- [Exercise]
The output must contain exactly the lines from the top of the listing below through the line containing "[2:14.53-2:23.13]", and no pictures.

- [Given data]
──────────
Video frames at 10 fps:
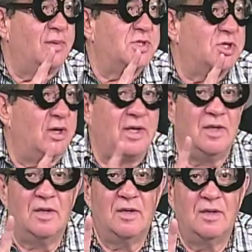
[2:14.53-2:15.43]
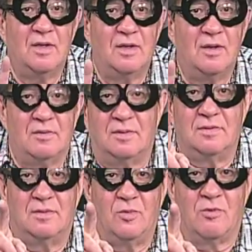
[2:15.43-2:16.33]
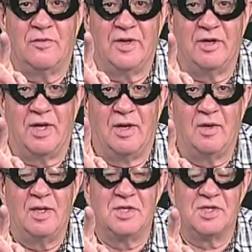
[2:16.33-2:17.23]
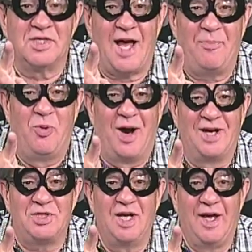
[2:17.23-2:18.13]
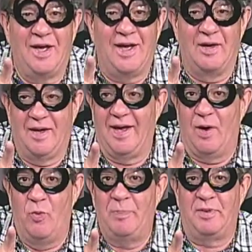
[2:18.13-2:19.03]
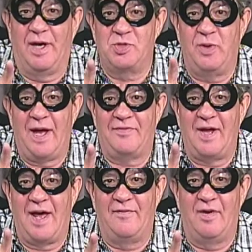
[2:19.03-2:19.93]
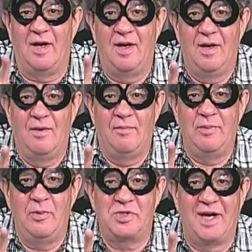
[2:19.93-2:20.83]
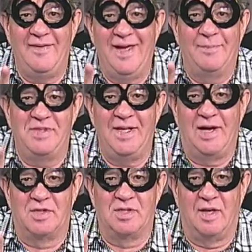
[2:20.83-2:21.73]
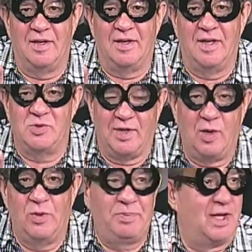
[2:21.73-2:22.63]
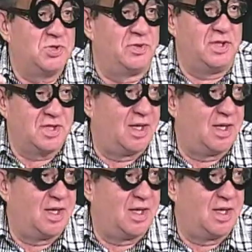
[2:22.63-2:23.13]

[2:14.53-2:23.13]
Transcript: I'm starting. We're over there now. Yeah. The stopwatch. You get, you get whiplash. We have to have a. Uh, Maybe we should have E M T outside in case we get whiplash with these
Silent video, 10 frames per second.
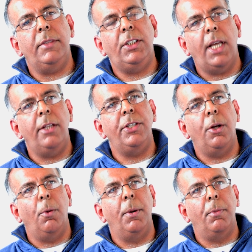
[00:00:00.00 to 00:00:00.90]
challenging
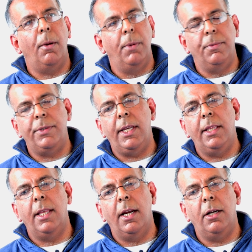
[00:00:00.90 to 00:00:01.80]
open problems
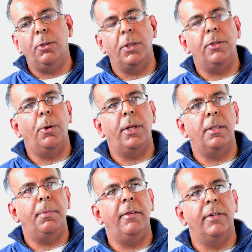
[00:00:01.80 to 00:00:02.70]
in there is what's known as
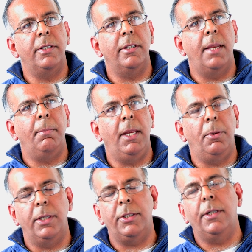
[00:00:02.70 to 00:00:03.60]
the P versus NP
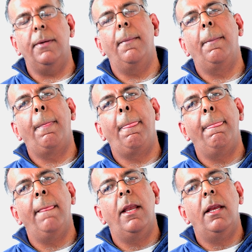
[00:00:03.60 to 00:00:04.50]
question.
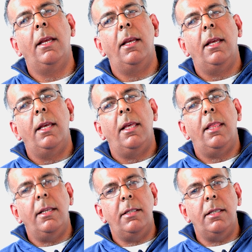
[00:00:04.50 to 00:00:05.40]

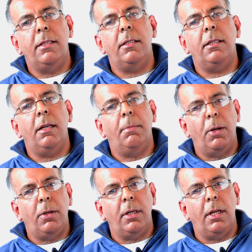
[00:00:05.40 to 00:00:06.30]
This is
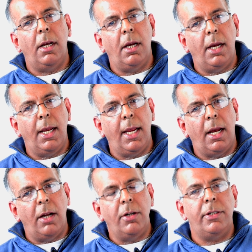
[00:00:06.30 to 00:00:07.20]
about
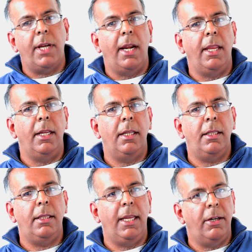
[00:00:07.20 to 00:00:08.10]
understanding
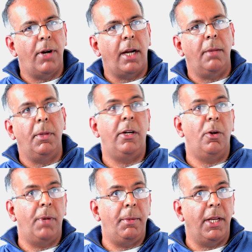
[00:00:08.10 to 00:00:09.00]
the intractability, or
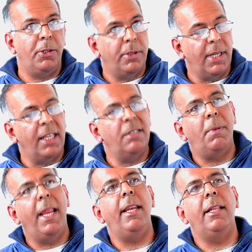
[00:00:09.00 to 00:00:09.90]
maybe I should say
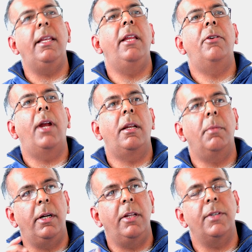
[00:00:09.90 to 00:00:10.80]
explaining the
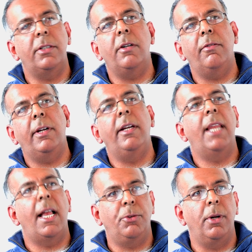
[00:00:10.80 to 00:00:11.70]
intractability of a certain very
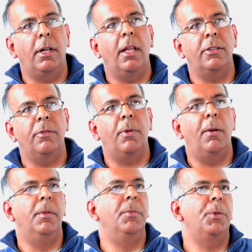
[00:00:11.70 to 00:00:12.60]
natural class of
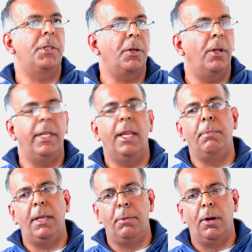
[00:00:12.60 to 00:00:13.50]
problems, which are called the
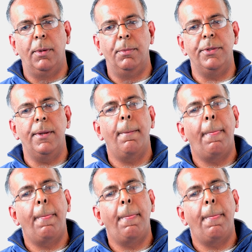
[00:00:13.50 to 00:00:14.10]
NP problems.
──────────
- [Solution below]
Video frames at 10 fps:
[2:14.53-2:15.43]
[2:15.43-2:16.33]
[2:16.33-2:17.23]
[2:17.23-2:18.13]
[2:18.13-2:19.03]
[2:19.03-2:19.93]
[2:19.93-2:20.83]
[2:20.83-2:21.73]
[2:21.73-2:22.63]
[2:22.63-2:23.13]

[2:14.53-2:23.13]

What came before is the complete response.